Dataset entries

####################

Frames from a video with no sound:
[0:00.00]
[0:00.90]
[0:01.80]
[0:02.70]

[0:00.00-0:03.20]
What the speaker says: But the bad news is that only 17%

####################

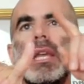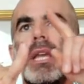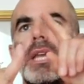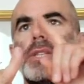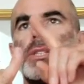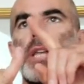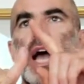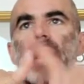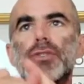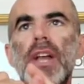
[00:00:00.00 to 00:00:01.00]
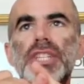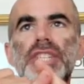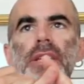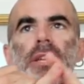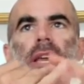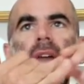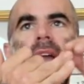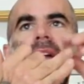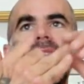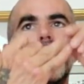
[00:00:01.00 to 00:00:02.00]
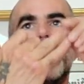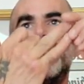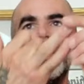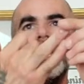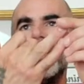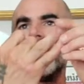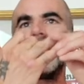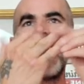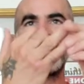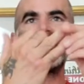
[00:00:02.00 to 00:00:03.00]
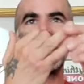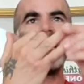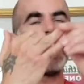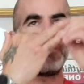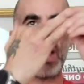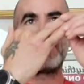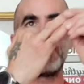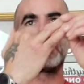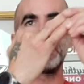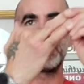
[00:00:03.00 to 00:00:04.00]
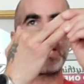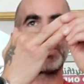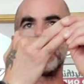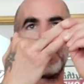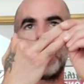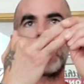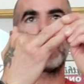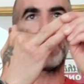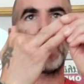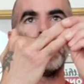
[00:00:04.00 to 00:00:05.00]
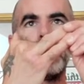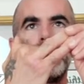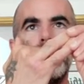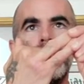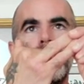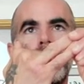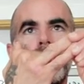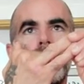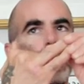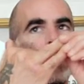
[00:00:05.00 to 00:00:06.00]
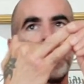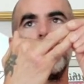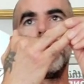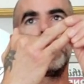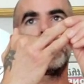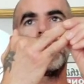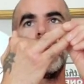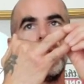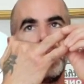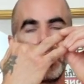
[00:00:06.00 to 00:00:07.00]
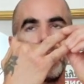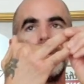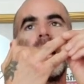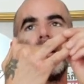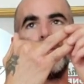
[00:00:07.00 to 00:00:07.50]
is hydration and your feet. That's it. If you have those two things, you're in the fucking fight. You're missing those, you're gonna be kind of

####################

* [WHAT THE EXERCISE ASKS]
Of the entries above, transcribe exactly those lines that fall between the line containing "Frames from a" and the line containing "What the speaker", together with those two lines.

* [SOLVED PROBLEM]
Frames from a video with no sound:
[0:00.00]
[0:00.90]
[0:01.80]
[0:02.70]

[0:00.00-0:03.20]
What the speaker says: But the bad news is that only 17%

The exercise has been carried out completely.